D (employer) exposed Ps to asbestos, which Ps argued made them (1) more likely to suffer illness in the future and (2) they suffered nervousness regarding that possibility. HL dismissed the claim, saying that neither the “possibility of harm” nor the “fear” of harm alone could constitute a cause of action, nor could they be aggregated. One P actually contracted a psychiatric disease due to fear of increased possibility of catching asbestos-related diseases. HL said it was not reasonably foreseeable that exposure to asbestos would cause a psychiatric disease to an ordinary man.

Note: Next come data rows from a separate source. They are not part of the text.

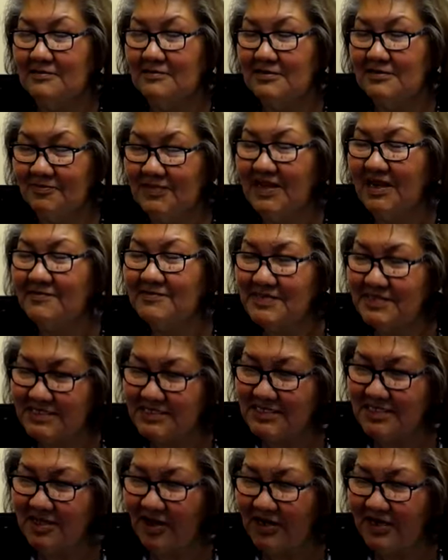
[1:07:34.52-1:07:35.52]
Sometimes
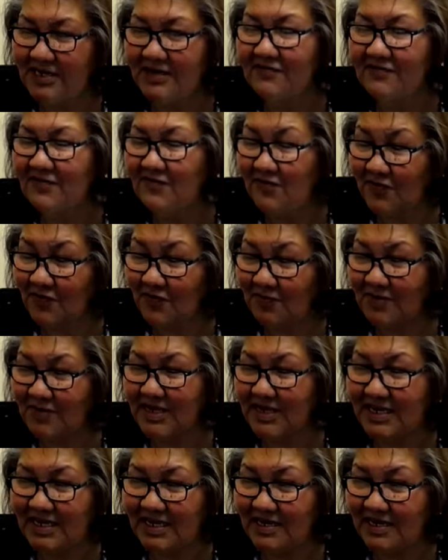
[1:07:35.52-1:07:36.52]
it's not even for
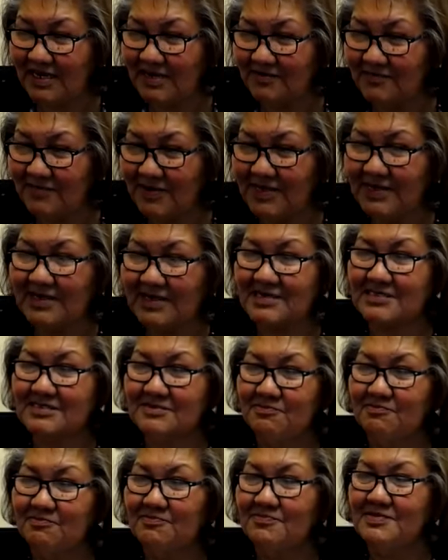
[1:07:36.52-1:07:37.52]
me,
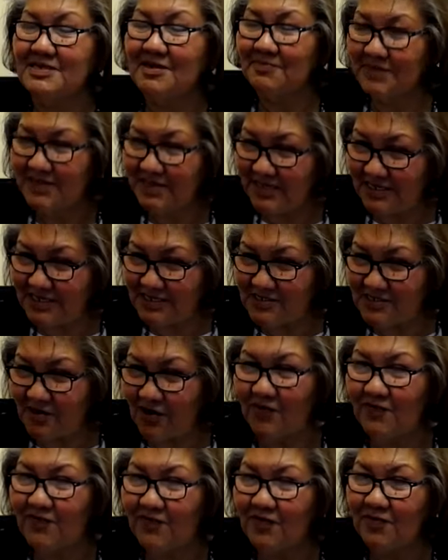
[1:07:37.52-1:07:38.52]
because some things
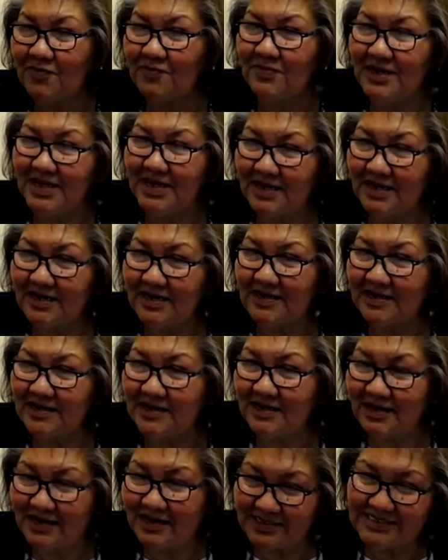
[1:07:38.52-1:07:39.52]
are for men
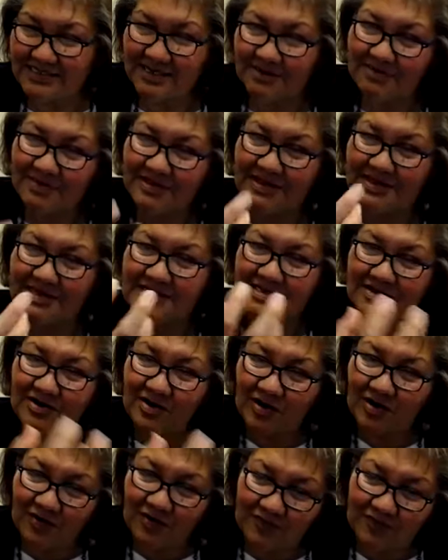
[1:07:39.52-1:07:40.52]
and some things
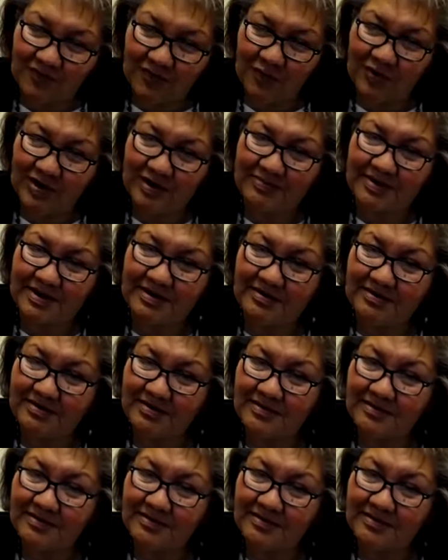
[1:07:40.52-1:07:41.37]
are for women.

Lord Hoffman: England has always had a “single action” rule i.e. no aggregation. Distinguishes it from Page v Smith on the grounds that in this case the foreseeable event was that P might catch an “asbestos related disease” from which physical or psychiatric harm might arise. In this case the event itself has not actually happened and therefore D cannot be made liable for what has not happened (i.e. an asbestos related disease) and it would be extending Page v Smith too far to include psychiatric illness caused by fear of what hadn’t happened. This is illogical: Hoffman is confusing the event with the harm (i.e. he defines the “event” as asbestos related injury, when really this is the PRODUCT of the event). Page v Smith was saying that where an event foreseeably caused harm, one doesn’t need to foresee the type of harm caused. In this case the event DID occur (exposure to asbestos) and psychiatric damage was the result. It is also no argument to say that P’s fear was a new supervening cause of the illness since reasonableness is not required for primary victims (Per Lord Lloyd in Page v Smith). Lord Hope argues that D didn’t develop the psychiatric illness until he found out that he was more susceptible to asbestos-related diseases from an X-ray and therefore the inhalation of asbestos particles cannot have “caused” his illness. This would be to treat the revelation of the truth as a NAI, n which case his doctors could be said to be liable. Clearly ridiculous.
The question is about reasonable foreseeability: given that the event has not happened, Page v Smith rule is irrelevant. The real question is “was it reasonably foreseeable that somebody (a “generic somebody” i.e. a person of customary phlegm) would suffer psychiatric injury as a result of asbestos exposure. No.